Но Анни замотала головой. Бастер незаметно подтолкнул ее локтем, но сестра осталась непреклонна:
– Нам уже пора.
– У нас даже не получилось поговорить о моей работе, – попытался уговорить их Хобарт. В нем настолько зримо сквозило отчаяние, что казалось, будто его тело вот-вот расплывется, расширится и займет столько места, что Анни с Бастером окажутся в этой гостиной безнадежно зажатыми в угол.
– Нам надо успеть на самолет, – сказала Анни, хотя у них не было ни билетов в обратную сторону, ни места, где остановиться на ночлег. – Спасибо за вашу помощь.
– Да ни черта я вам не помог, – пожал плечами Хобарт. – Всего лишь дал совет, которому, сдается мне, вы вряд ли последуете.
Старик заключил Анни в объятия, поцеловал ее, потом пожал руку Бастеру.
– Знаете, вы оба – великие художники, – сказал Хобарт, уже провожая гостей к их прокатному автомобилю. – Вы умеете отделять искусство от реальности. Большинство из нас этого, увы, не умеют.
– До свидания, Хобарт, – кивнула Анни, заводя двигатель.
– Приезжайте как-нибудь, – сказал им старик.
Анни плавно вдавила педаль газа, и машина медленно покатилась по подъездной дороге. В зеркало заднего вида Анни краем глаза пронаблюдала, как Хобарт прошаркал назад к дому, закрыл за собой дверь, и тут же весь дом погрузился в темноту.
По пути к Сан-Франциско Бастер спросил, что они предпримут дальше.
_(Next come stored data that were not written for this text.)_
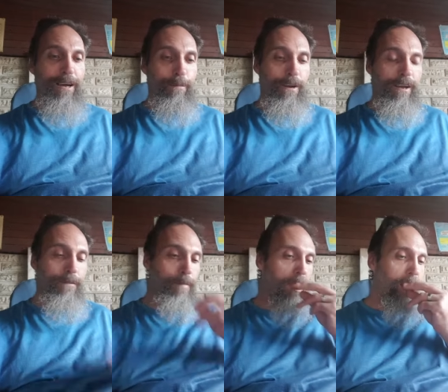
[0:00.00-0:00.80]
I'm going
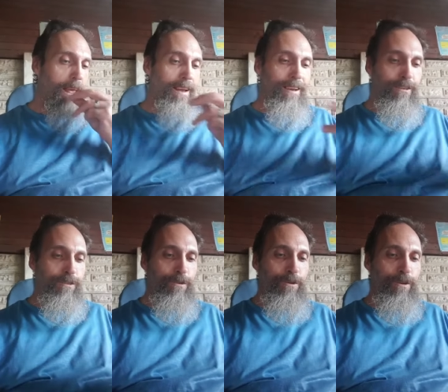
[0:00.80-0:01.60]
to
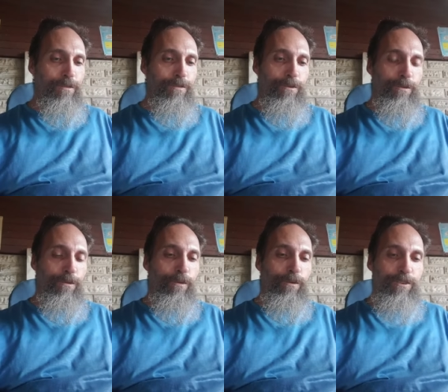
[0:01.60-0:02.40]
talk you through
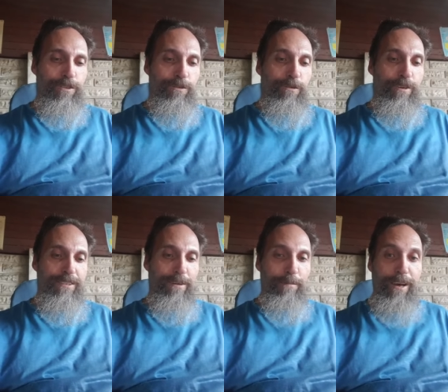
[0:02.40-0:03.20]
all the
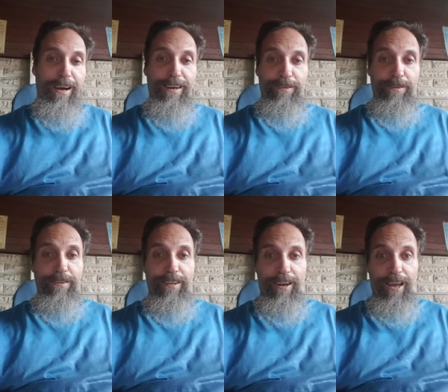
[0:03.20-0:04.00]
stories I'm behind
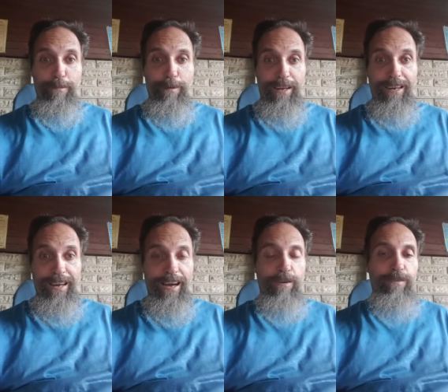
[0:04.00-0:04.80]
on that are happening
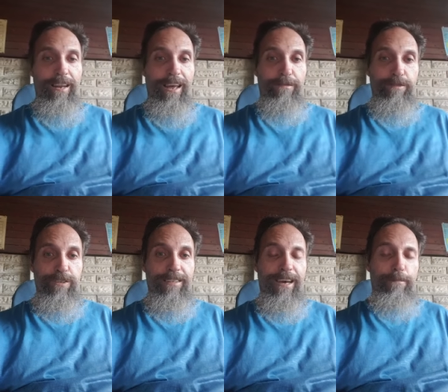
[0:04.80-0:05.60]
now and have
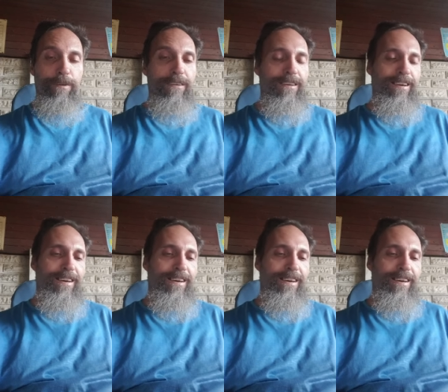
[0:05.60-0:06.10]
just happened.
Варианты действий у них были настолько ограничены, что очень трудно было избавиться от ощущения полного провала. Что еще им оставалось, кроме как вернуться домой? Никаких зацепок у них так и не было, а после разговора с Хобартом полопались и немногие жалкие надежды. Анни теперь вообще не представляла, как продолжать поиски.
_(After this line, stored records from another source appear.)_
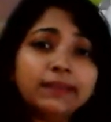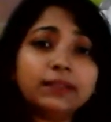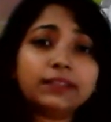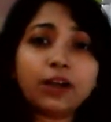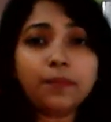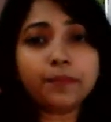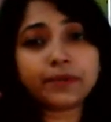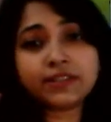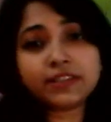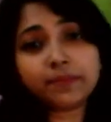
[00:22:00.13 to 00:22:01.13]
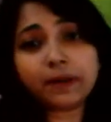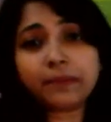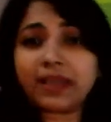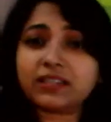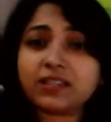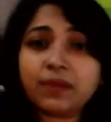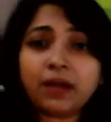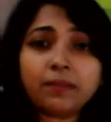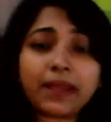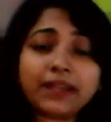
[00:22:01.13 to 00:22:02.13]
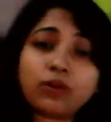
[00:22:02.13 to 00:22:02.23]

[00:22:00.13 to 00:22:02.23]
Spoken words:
the term principal maxima might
Вскоре Бастер уже спал, тихонько похрапывая на пассажирском сиденье. Анни жала на газ, далеко прорезывая фарами сгустившийся впереди мрак и ясно понимая, что им больше ничего не остается предпринять. Ее не покидало ощущение, что это какое-то негласное состязание, и родители сейчас просто соревнуются с ней и Бастером. И, следуя этой линии мышления, она не могла не признать, что Калеб с Камиллой их победили. Родители ее куда-то исчезли на неопределенный срок, если вообще не навсегда, и притом единственное, что приходило ей в голову сделать, – это просто вернуться домой.
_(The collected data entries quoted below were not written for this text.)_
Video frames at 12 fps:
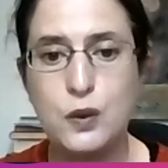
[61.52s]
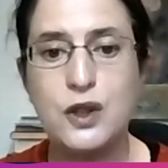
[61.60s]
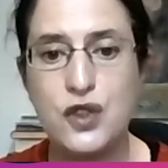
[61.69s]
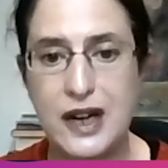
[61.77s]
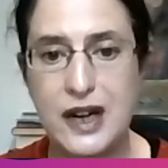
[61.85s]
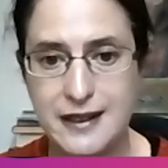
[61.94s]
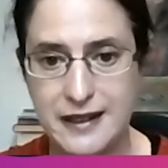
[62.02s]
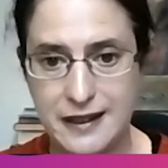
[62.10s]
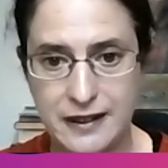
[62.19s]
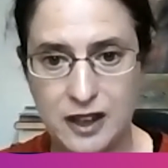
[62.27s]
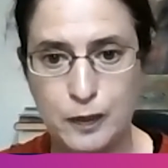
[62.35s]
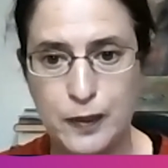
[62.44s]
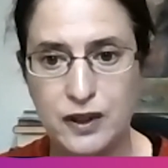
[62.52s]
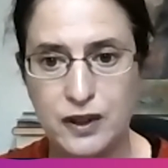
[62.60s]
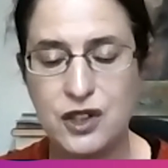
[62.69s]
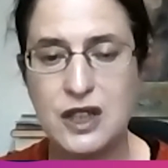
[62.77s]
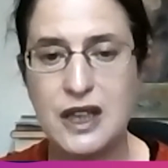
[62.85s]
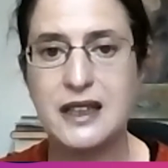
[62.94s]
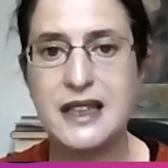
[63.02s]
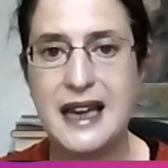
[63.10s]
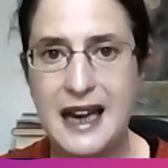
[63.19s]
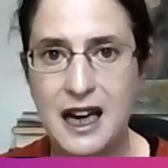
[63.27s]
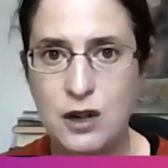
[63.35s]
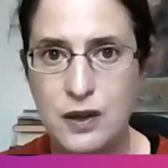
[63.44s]
to address this in the budget, and
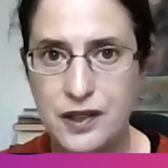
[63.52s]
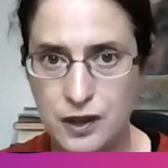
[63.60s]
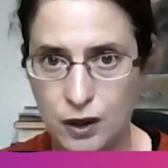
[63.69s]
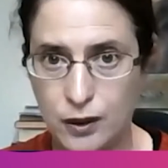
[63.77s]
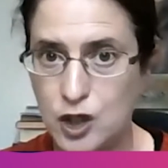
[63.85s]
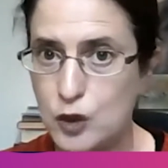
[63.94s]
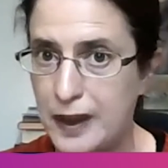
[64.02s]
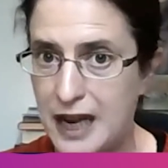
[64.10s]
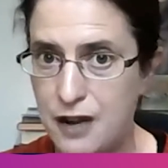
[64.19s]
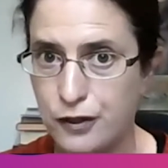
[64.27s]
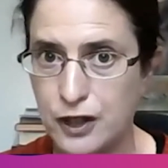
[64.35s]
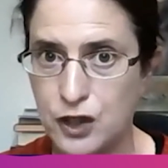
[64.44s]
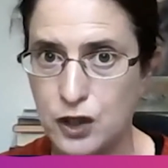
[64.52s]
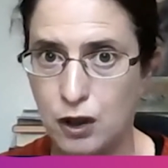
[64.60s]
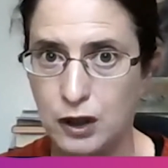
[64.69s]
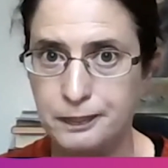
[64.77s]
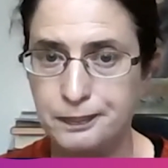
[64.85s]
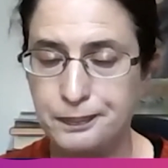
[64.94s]
how is it going to pay for it all?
Приехав к аэропорту слишком поздно, чтобы успеть на какой-либо рейс, Анни запарковалась на длительную стоянку и откинула свое сиденье. Едва она сомкнула глаза, как Бастер в полусне спросил:
– И что теперь?
– Утром вернемся назад, в Теннесси.
– А насчет мамы с папой?
– Может, Хобарт и прав, – сказала Анни, озвучив наконец все то, над чем она размышляла последние пару часов. – Очень может статься, что они по оплошности так дистанцировались от нас – не подумав, что мы можем просто взять и забыть о них. Возможно, как раз сейчас мы оказались в позиции силы.
В той игре, которая, по ее мнению, развернулась между родителями и ею с Бастером, единственный возможный способ сейчас победить – это просто самим завершить игру на собственных условиях.
– Может быть, – без особой уверенности отозвался Бастер, и не успела Анни еще ему что-то сказать, как он снова провалился в сон.